* _ACTION ITEM_:
Could you copy out every line of the data where the word "video" occurs?

* _EXCERPTED DATA_:
——————————

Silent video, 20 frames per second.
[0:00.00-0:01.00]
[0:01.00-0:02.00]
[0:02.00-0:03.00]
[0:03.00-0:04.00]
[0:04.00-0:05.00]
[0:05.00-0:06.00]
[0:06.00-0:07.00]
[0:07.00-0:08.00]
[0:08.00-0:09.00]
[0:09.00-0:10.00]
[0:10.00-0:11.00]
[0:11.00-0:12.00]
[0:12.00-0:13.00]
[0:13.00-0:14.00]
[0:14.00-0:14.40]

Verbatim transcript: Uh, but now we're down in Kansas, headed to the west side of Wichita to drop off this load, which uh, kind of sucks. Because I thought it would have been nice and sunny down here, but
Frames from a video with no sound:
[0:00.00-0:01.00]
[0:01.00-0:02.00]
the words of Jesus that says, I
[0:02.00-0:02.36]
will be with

——————————

* _OUTPUT FOR THIS EXERCISE_:
Silent video, 20 frames per second.
Frames from a video with no sound:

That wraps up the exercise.